My daughter, when she was four years old, didn’t seem that happy to see me one afternoon when I picked her up from pre-school. She usually greets me with a big smile and a hug. Not that day.
I didn’t insist on the hug, and I gave her space as we walked to the car together. It was not important that I ask her how her day was or what she did, or even what’s wrong– you know, the quintessential what’s wrong honey, tell mommy what’s wrong. Something was happening right now and I got to witness her having an internal moment to feel and sort things out for herself without the intrusion.
As we drove home, she asked, what are we having for lunch?
She was ready to interact.
Spaghetti with red sauce, I replied somewhat enthusiastically.
Projected by what I took to be frustration and anger, she kicked the back of the front passenger seat with one foot and yelled, “I want purple sauce!!!”
I love that girl.
What’s really wrong, Madison? I asked.
Daddy was supposed to pick me up.
And he was indeed. I just did not know that he had told her, just in case he couldn’t, and I thought it would be a nice surprise if he did end up doing it. He rarely got to pick her up because he worked too far away. Sure enough, he got stuck with a client that day, and he asked me to pick her up.
I let her know I understood her disappointment and then honored the space for her to go through it. No distractions, no bribes, no justifications, no blame, no “but I’m here,“ no we’re doing the best we can, nor that her tantrum is only going to make the day worse and won’t change anything, or that there is no such thing as purple sauce, don’t be ridiculous.
Through my brief acknowledgement, I let her know that I understood the validity of her emotions and provided the space for her to feel it. By the time we got home for lunch, she couldn’t wait to get at the pasta.
This moment stuck with me because it’s hard to forget the cry for the purple sauce. And quite honestly, it’s funny. Looking back, I was grateful that I had the wherewithal, the sensitivity, and patience to flow through it with her the way I did. I hadn’t realized it at the time. I recognized later that these simple situations can easily and unnecessarily escalate into a whole lot of drama and battle of wits.
Over time, I realized that in our interactions with others, whether they are with children or with adults, we/they cry purple sauce and then react back on the audacity of the demand for purple sauce without ever realizing that it’s not about the purple sauce.

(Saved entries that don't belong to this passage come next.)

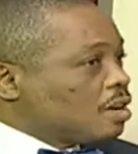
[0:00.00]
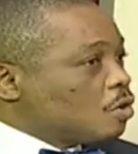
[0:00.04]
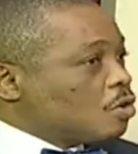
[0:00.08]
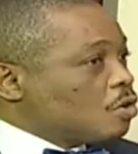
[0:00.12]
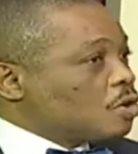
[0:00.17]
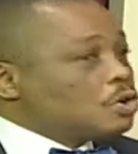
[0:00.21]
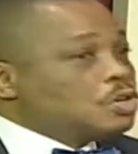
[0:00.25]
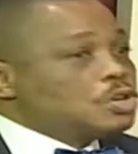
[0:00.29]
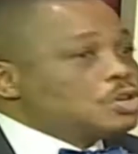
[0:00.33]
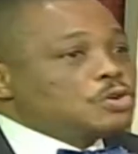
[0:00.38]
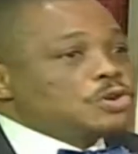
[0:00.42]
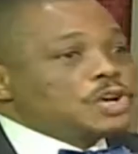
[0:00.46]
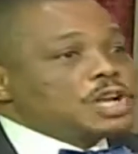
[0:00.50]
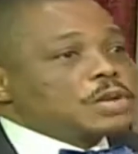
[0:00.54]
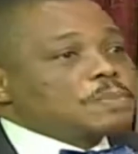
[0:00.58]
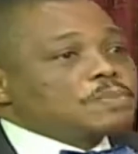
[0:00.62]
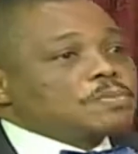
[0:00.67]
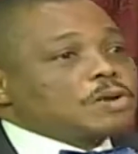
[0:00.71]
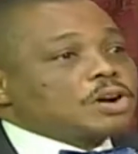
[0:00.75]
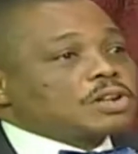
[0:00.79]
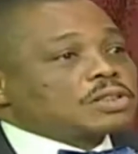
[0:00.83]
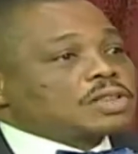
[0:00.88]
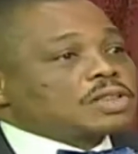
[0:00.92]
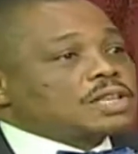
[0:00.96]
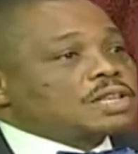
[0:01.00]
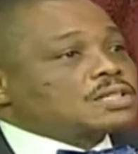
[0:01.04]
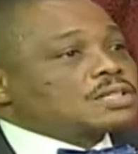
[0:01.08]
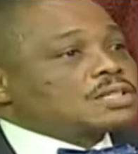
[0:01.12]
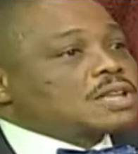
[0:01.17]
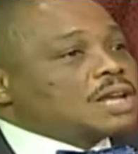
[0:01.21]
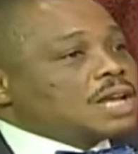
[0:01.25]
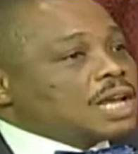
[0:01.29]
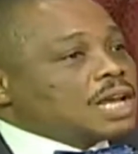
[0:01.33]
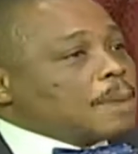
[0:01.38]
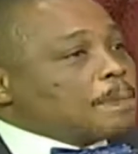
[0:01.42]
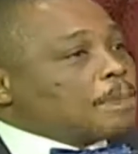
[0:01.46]
You read more things
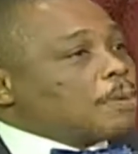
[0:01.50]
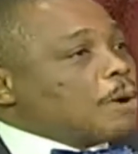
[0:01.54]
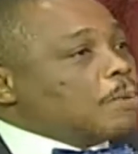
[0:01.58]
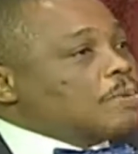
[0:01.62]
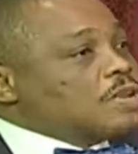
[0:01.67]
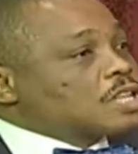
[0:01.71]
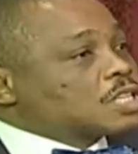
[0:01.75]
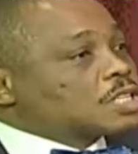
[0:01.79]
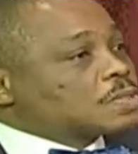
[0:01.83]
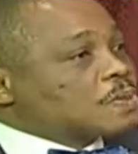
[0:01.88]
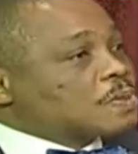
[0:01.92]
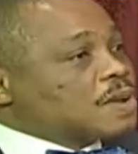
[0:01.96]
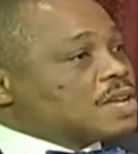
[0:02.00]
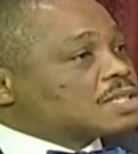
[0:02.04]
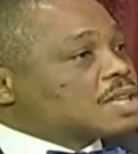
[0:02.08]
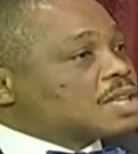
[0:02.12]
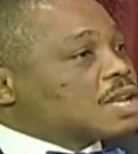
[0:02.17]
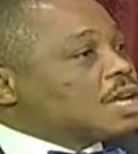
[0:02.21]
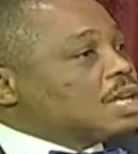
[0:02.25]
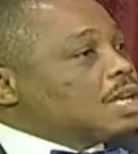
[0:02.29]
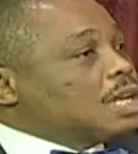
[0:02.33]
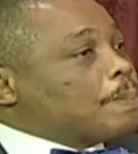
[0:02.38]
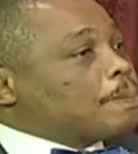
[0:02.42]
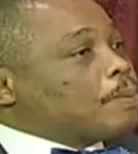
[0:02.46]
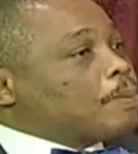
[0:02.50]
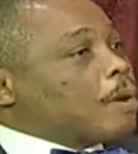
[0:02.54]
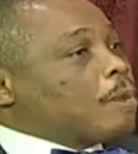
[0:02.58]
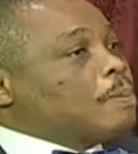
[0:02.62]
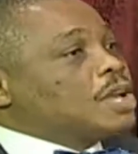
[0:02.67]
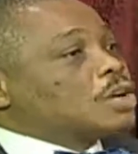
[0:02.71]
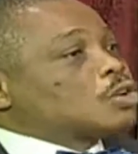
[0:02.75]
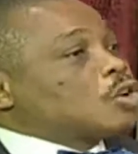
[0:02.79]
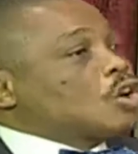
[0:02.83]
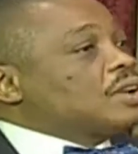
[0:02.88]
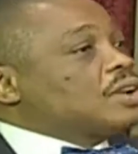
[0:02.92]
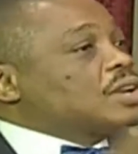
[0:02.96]
in public space. The
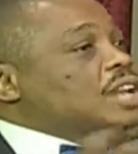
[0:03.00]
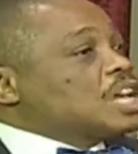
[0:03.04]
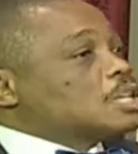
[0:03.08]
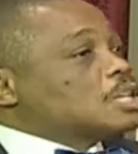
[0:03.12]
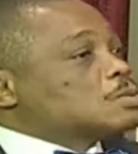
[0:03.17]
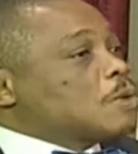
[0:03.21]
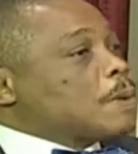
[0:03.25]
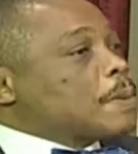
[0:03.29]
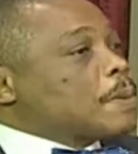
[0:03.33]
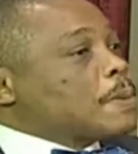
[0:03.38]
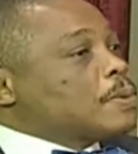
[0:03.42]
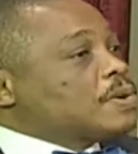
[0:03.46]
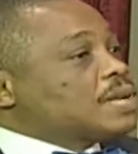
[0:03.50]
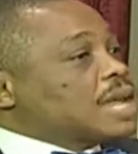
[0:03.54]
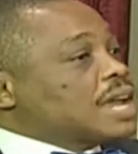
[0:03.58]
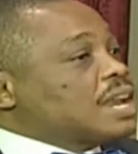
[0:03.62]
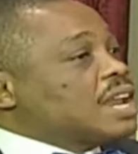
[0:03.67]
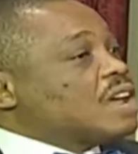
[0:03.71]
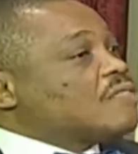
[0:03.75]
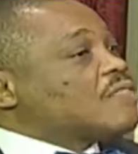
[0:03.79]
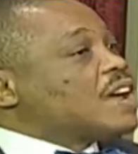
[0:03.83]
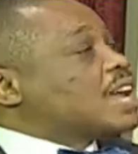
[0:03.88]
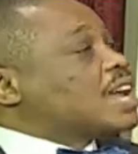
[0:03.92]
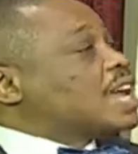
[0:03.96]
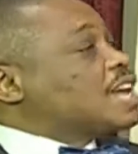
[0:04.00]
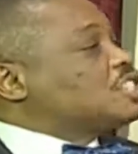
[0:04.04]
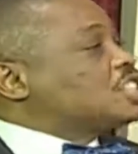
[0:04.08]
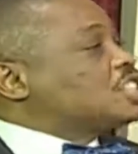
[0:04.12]
public condemns more people that never get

I realized that for many of these situations, some advanced listening is involved in order to hear and see each other. Some amount of self-awareness is involved in not taking things so personally, in being able to put aside the self-orientation, and to switch from the mode of schooling (I need to school this person) to open inquiry and respect. To do this can feel threatening to our self-preservation, perhaps because the ego doesn’t want to crack. But our soul yearns for the connection that this practice gives us.